BEGIN

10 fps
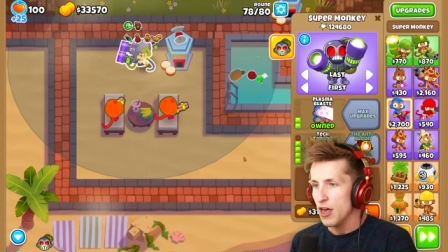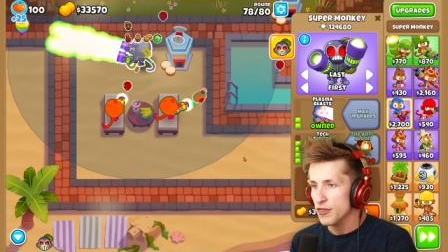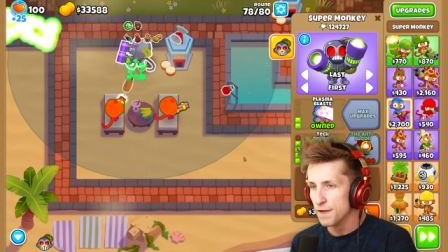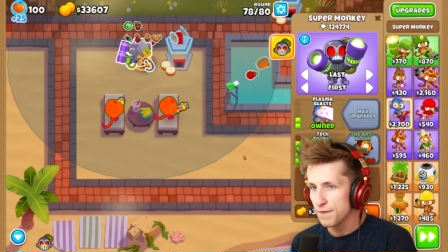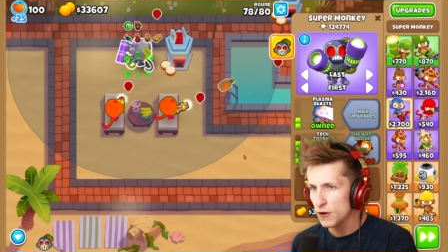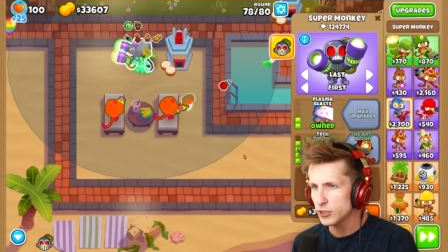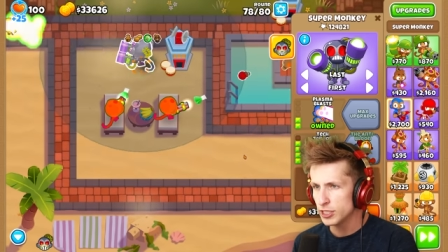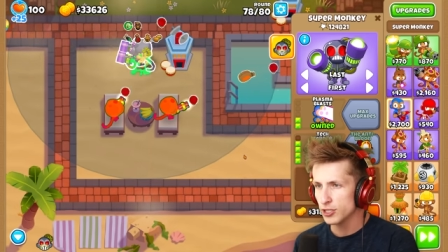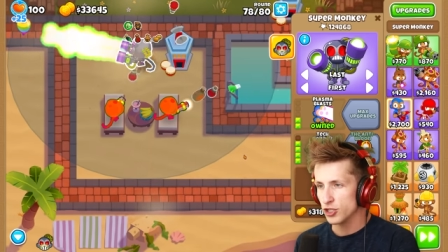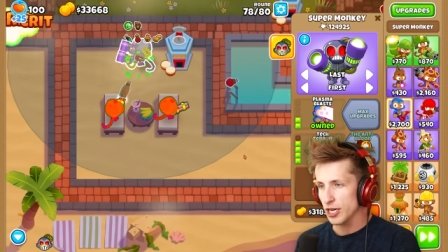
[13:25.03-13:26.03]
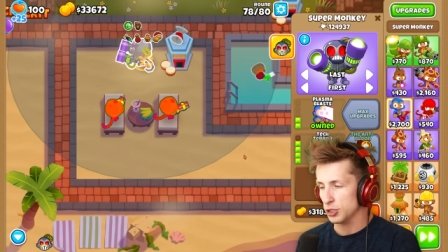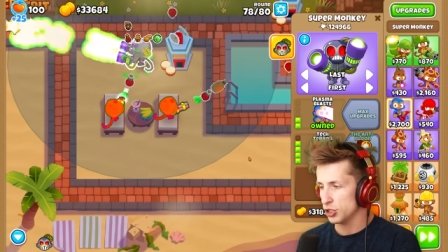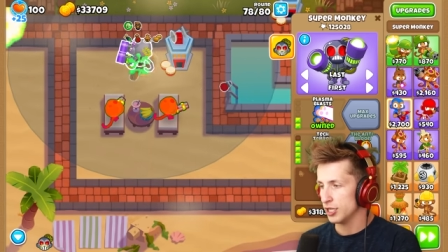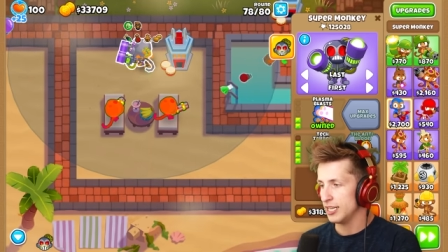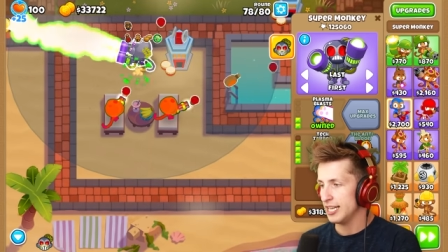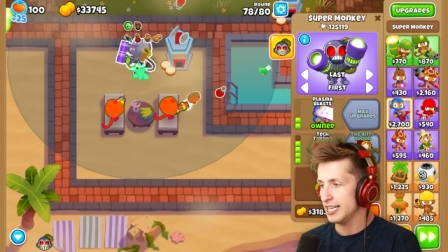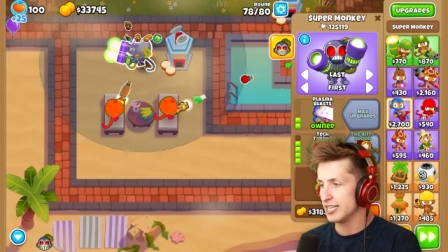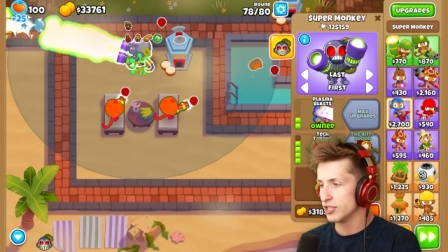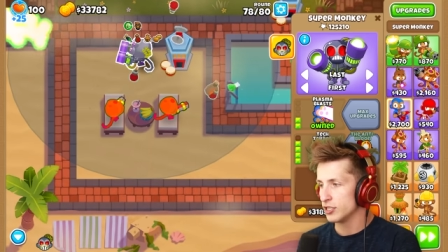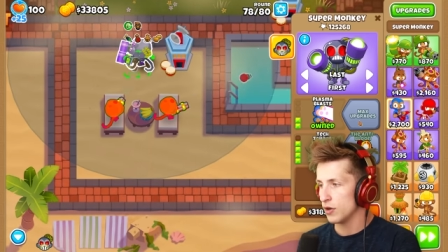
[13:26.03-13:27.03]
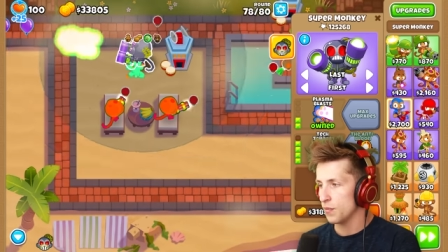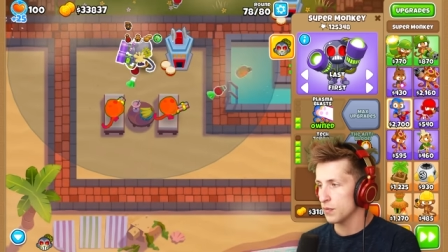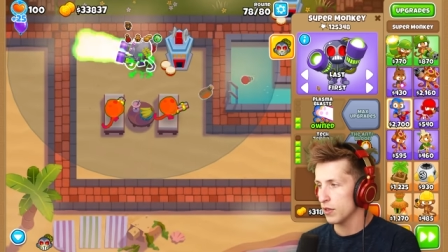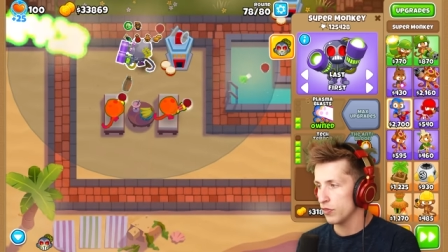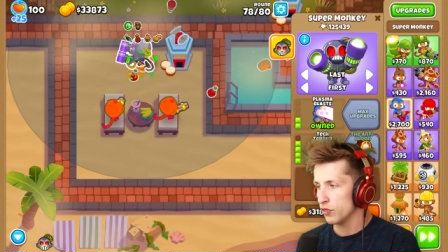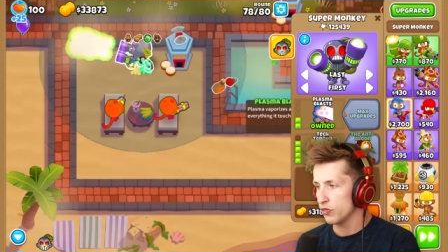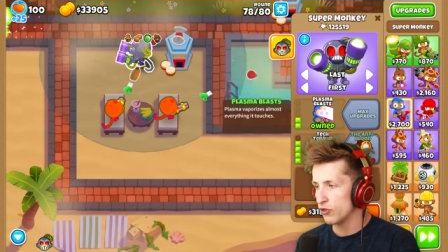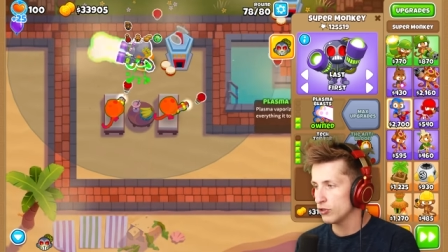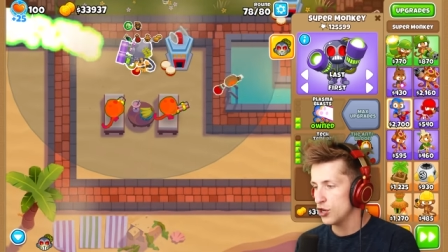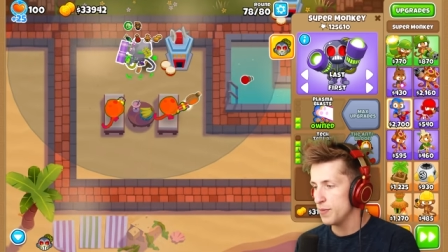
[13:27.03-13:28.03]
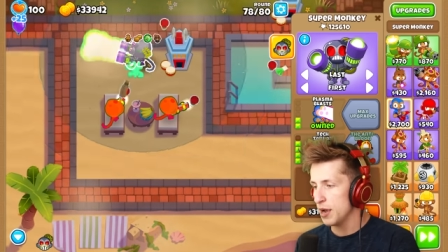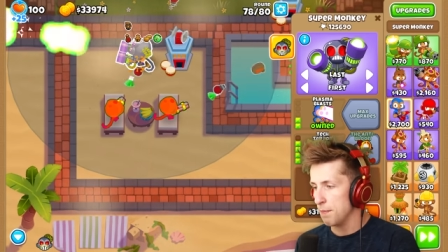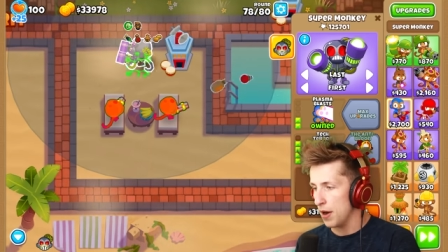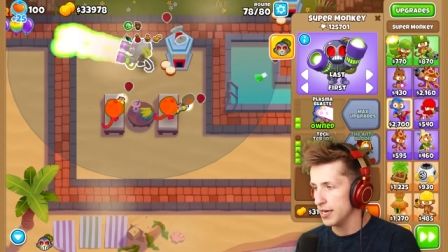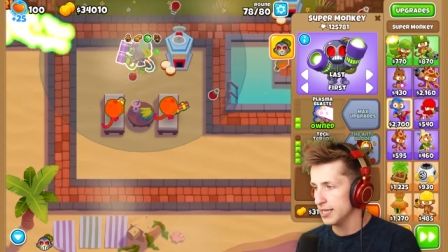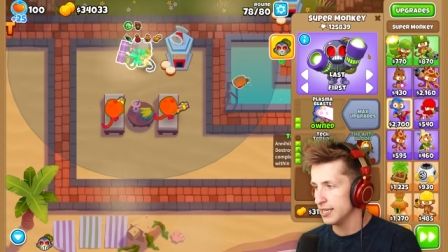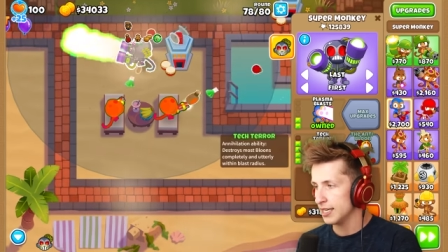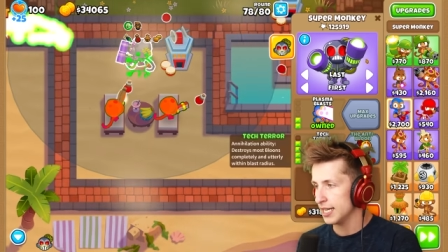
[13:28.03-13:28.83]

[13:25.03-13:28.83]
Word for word: The first suggestion is there should be a button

END

** Work required **
Using the material above, retype each entry exactly and omit the pictures.

** Result below **
10 fps
[13:25.03-13:26.03]
[13:26.03-13:27.03]
[13:27.03-13:28.03]
[13:28.03-13:28.83]

[13:25.03-13:28.83]
Word for word: The first suggestion is there should be a button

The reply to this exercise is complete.